■ **ACTIVITY**
Transcribe the line that contains "[00:00:02.00 to 00:00:03.00]" and every line after it to the end of the records, exactly and nothing else. Skip the pictures.

[Excerpts from a dataset]
- - -

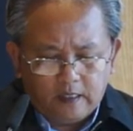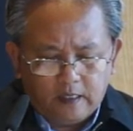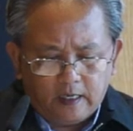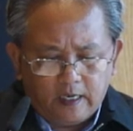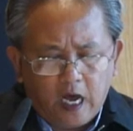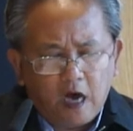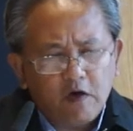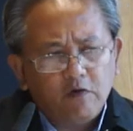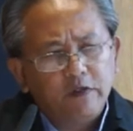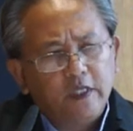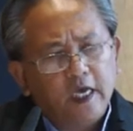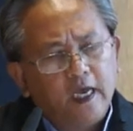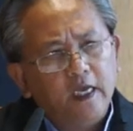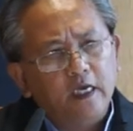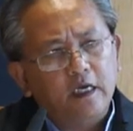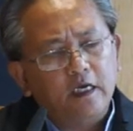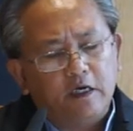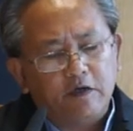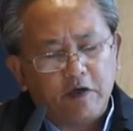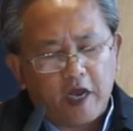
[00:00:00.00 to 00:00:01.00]
and how they
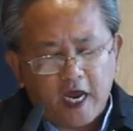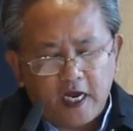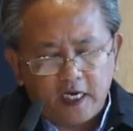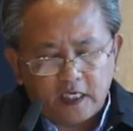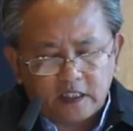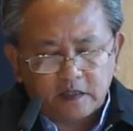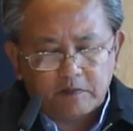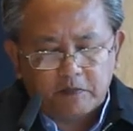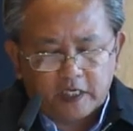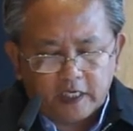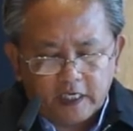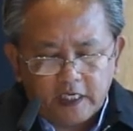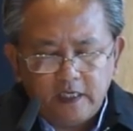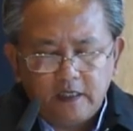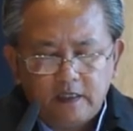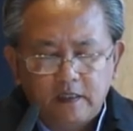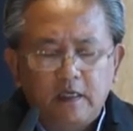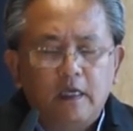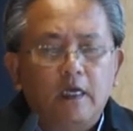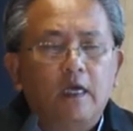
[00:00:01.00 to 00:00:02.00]

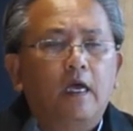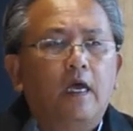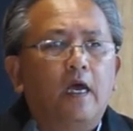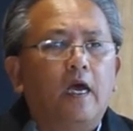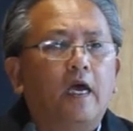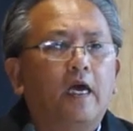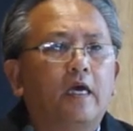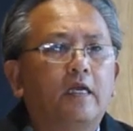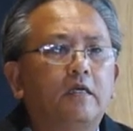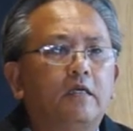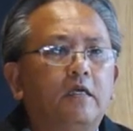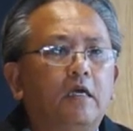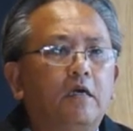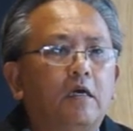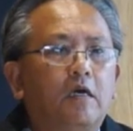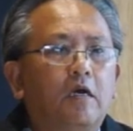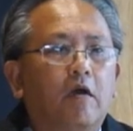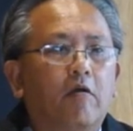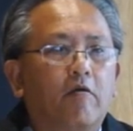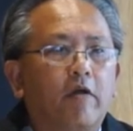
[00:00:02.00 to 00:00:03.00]
creatively and
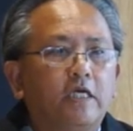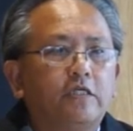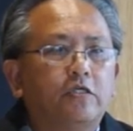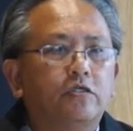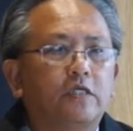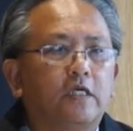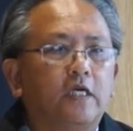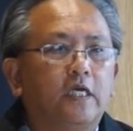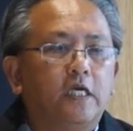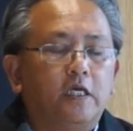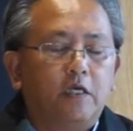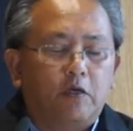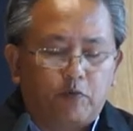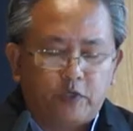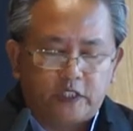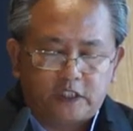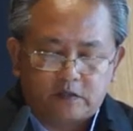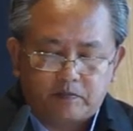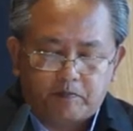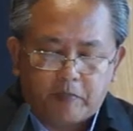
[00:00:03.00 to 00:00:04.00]
courageously
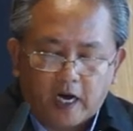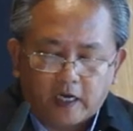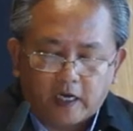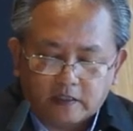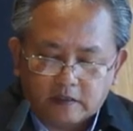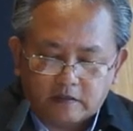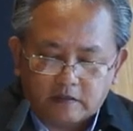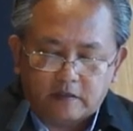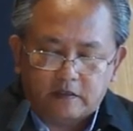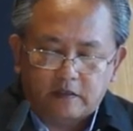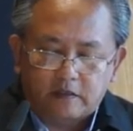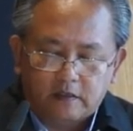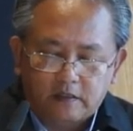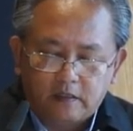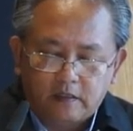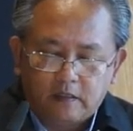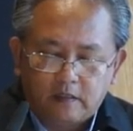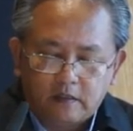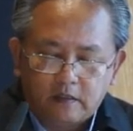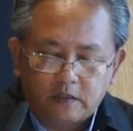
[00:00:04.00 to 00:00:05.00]
respond
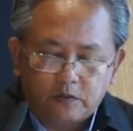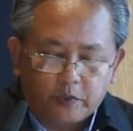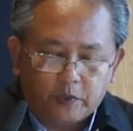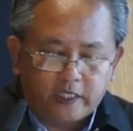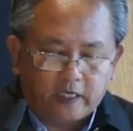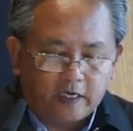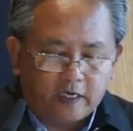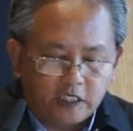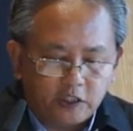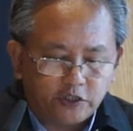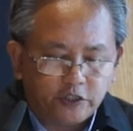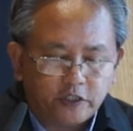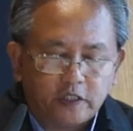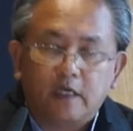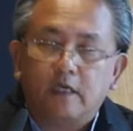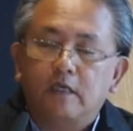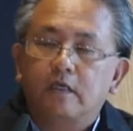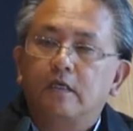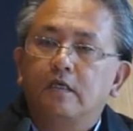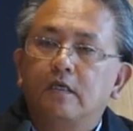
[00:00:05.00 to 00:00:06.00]
to
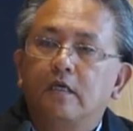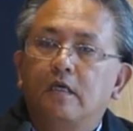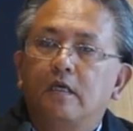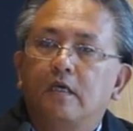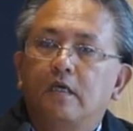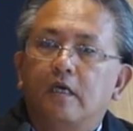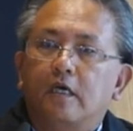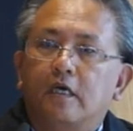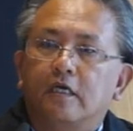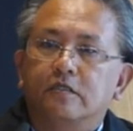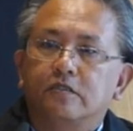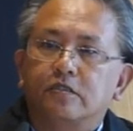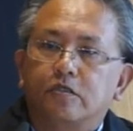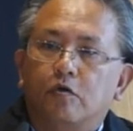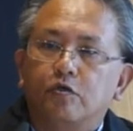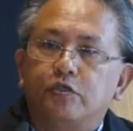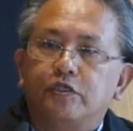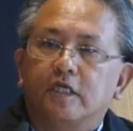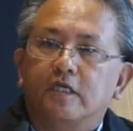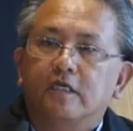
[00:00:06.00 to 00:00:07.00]
ecclesial and
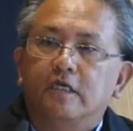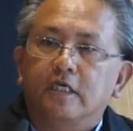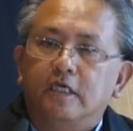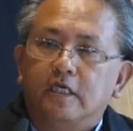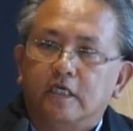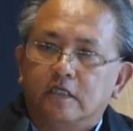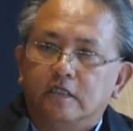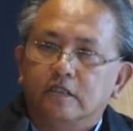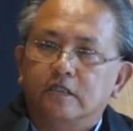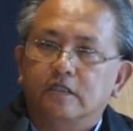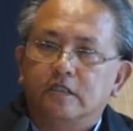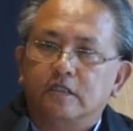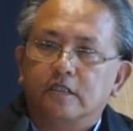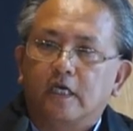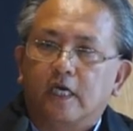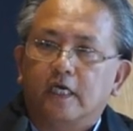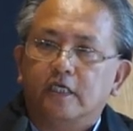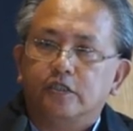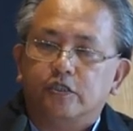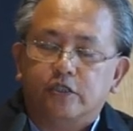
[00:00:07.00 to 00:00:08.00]
social needs
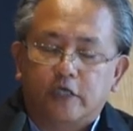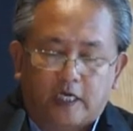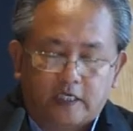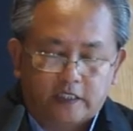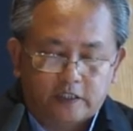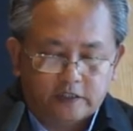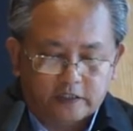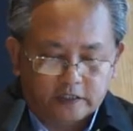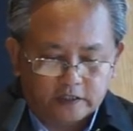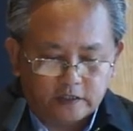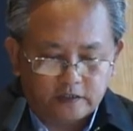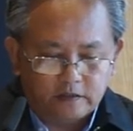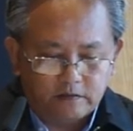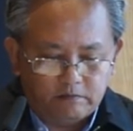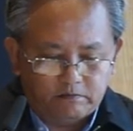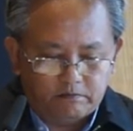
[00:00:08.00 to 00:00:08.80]
and challenges.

- - -

■ **ANSWER**
[00:00:02.00 to 00:00:03.00]
creatively and
[00:00:03.00 to 00:00:04.00]
courageously
[00:00:04.00 to 00:00:05.00]
respond
[00:00:05.00 to 00:00:06.00]
to
[00:00:06.00 to 00:00:07.00]
ecclesial and
[00:00:07.00 to 00:00:08.00]
social needs
[00:00:08.00 to 00:00:08.80]
and challenges.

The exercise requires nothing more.